Stored items
────────────────
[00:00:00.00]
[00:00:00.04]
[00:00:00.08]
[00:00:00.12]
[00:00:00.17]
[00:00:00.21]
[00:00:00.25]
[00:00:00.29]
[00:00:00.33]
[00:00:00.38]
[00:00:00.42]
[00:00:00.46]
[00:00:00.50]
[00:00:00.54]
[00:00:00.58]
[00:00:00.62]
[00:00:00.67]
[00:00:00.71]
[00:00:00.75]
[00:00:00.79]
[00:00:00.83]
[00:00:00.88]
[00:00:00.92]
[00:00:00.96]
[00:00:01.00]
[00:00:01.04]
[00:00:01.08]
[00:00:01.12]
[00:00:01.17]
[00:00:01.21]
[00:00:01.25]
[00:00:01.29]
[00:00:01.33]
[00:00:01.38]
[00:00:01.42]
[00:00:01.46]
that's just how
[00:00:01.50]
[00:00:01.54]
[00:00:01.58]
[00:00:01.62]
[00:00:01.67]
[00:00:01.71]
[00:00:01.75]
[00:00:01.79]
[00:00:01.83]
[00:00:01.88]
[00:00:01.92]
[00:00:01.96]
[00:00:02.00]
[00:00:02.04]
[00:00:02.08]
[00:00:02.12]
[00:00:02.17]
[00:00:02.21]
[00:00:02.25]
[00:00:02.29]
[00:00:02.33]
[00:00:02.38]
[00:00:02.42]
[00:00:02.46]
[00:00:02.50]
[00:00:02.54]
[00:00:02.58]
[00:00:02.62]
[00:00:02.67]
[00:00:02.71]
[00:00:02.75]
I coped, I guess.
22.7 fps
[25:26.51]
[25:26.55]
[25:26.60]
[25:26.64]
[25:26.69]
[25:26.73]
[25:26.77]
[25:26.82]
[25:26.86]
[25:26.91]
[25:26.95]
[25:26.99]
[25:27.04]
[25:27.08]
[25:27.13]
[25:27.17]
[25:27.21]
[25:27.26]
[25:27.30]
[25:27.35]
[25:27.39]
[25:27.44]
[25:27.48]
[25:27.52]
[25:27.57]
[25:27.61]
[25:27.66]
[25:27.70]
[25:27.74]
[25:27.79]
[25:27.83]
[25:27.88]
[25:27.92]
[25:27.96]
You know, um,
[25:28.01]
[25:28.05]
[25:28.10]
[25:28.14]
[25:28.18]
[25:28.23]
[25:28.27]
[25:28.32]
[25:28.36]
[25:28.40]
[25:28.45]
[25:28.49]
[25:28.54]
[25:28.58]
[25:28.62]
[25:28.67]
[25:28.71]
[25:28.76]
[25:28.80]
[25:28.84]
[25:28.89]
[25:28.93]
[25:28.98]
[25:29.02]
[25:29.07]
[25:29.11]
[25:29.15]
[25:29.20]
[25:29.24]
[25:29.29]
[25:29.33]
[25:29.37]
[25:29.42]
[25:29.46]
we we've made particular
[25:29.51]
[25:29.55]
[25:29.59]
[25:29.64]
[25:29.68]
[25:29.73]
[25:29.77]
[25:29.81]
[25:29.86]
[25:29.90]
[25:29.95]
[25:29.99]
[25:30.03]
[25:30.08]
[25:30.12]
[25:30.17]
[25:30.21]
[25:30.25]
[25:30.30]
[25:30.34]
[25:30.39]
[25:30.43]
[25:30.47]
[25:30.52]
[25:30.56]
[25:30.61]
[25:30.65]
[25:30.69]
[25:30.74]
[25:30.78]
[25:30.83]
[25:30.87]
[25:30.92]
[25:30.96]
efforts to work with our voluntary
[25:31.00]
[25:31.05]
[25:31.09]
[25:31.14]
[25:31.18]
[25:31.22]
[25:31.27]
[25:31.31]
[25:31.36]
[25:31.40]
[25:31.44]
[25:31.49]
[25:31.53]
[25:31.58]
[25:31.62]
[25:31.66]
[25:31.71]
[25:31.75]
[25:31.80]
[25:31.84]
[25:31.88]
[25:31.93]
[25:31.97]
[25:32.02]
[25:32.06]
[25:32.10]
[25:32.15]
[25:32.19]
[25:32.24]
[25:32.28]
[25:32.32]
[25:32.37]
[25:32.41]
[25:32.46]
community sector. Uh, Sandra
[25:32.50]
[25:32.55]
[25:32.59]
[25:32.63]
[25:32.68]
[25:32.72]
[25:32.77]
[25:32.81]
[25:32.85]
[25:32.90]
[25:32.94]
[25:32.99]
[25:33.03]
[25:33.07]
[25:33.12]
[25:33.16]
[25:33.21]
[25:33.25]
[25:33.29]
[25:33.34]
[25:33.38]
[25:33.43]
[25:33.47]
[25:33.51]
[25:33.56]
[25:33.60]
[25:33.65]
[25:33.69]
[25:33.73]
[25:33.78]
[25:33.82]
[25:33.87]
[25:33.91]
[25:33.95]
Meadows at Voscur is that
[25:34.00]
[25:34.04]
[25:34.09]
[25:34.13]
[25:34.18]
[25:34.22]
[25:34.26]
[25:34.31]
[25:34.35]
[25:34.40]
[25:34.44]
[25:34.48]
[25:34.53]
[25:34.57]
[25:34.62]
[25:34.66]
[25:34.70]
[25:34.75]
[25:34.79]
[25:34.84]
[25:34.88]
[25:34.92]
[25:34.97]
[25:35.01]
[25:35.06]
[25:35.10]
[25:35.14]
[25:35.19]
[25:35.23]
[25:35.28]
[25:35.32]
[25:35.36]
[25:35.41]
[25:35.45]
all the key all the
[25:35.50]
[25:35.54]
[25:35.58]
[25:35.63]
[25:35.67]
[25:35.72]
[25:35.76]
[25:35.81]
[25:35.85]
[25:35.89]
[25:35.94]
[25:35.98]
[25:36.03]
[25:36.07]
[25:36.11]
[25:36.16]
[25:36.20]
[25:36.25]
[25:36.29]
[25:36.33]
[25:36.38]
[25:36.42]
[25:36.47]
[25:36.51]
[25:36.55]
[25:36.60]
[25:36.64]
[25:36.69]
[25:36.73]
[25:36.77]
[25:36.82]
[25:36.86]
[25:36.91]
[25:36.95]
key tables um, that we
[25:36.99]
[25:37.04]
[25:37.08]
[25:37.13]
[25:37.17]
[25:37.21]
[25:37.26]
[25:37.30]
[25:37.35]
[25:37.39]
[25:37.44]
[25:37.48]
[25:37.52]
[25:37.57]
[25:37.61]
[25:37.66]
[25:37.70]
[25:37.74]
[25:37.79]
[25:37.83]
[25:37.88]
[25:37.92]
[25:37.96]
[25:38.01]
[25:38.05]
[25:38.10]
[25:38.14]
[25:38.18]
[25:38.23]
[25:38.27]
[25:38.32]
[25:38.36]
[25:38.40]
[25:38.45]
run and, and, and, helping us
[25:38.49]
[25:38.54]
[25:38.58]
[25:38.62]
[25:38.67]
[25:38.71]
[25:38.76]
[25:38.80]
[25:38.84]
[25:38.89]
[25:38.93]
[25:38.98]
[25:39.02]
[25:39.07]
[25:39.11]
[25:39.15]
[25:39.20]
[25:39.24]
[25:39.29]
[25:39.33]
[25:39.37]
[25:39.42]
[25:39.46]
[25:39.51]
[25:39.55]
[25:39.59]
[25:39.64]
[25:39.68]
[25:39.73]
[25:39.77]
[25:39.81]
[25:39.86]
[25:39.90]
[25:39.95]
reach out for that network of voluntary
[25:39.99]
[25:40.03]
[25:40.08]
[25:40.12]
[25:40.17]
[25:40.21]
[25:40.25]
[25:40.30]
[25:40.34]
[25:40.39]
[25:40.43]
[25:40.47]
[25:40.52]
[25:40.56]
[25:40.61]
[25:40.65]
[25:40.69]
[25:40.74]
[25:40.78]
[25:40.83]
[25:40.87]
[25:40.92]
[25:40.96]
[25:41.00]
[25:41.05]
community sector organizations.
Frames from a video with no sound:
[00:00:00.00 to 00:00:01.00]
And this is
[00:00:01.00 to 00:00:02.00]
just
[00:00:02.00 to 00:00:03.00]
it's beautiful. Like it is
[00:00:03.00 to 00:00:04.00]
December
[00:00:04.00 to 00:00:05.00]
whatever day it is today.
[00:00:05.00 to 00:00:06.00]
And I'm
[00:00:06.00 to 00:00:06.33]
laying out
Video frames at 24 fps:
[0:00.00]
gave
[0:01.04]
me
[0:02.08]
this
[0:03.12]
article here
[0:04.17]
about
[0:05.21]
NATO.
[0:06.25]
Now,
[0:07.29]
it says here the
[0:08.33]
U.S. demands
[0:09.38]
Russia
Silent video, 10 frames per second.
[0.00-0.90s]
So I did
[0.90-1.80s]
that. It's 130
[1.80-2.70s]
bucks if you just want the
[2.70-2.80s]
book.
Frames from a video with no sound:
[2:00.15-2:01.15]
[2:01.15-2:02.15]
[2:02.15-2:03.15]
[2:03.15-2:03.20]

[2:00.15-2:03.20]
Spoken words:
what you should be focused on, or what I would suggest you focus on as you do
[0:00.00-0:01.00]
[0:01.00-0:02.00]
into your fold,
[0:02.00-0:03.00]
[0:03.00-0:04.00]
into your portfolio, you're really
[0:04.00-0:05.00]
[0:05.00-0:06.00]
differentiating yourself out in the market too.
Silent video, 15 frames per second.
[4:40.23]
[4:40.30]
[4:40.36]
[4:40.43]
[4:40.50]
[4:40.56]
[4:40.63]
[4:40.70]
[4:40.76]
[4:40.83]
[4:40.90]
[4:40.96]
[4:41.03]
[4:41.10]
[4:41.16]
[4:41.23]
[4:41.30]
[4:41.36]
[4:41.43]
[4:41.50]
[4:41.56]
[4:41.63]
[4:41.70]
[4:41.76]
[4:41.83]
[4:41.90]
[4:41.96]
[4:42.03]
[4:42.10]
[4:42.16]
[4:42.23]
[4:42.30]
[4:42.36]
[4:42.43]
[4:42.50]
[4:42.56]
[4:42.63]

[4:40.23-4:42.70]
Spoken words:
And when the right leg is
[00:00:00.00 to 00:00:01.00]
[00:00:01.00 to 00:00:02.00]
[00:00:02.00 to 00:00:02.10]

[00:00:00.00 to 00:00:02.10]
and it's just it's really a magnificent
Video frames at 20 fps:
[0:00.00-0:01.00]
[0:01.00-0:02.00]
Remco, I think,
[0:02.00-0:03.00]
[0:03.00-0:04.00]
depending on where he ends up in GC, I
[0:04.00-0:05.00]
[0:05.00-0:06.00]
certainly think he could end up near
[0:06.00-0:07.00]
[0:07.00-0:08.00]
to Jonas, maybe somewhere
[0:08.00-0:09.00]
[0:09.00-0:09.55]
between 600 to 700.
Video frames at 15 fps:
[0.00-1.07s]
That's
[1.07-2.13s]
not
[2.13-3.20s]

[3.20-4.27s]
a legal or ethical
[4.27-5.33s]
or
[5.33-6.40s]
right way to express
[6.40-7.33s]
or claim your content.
────────────────
Begin at the first line of the entries above and copy every line exactly, ending with the line that contains "[00:00:01.75]".

§ Written response
[00:00:00.00]
[00:00:00.04]
[00:00:00.08]
[00:00:00.12]
[00:00:00.17]
[00:00:00.21]
[00:00:00.25]
[00:00:00.29]
[00:00:00.33]
[00:00:00.38]
[00:00:00.42]
[00:00:00.46]
[00:00:00.50]
[00:00:00.54]
[00:00:00.58]
[00:00:00.62]
[00:00:00.67]
[00:00:00.71]
[00:00:00.75]
[00:00:00.79]
[00:00:00.83]
[00:00:00.88]
[00:00:00.92]
[00:00:00.96]
[00:00:01.00]
[00:00:01.04]
[00:00:01.08]
[00:00:01.12]
[00:00:01.17]
[00:00:01.21]
[00:00:01.25]
[00:00:01.29]
[00:00:01.33]
[00:00:01.38]
[00:00:01.42]
[00:00:01.46]
that's just how
[00:00:01.50]
[00:00:01.54]
[00:00:01.58]
[00:00:01.62]
[00:00:01.67]
[00:00:01.71]
[00:00:01.75]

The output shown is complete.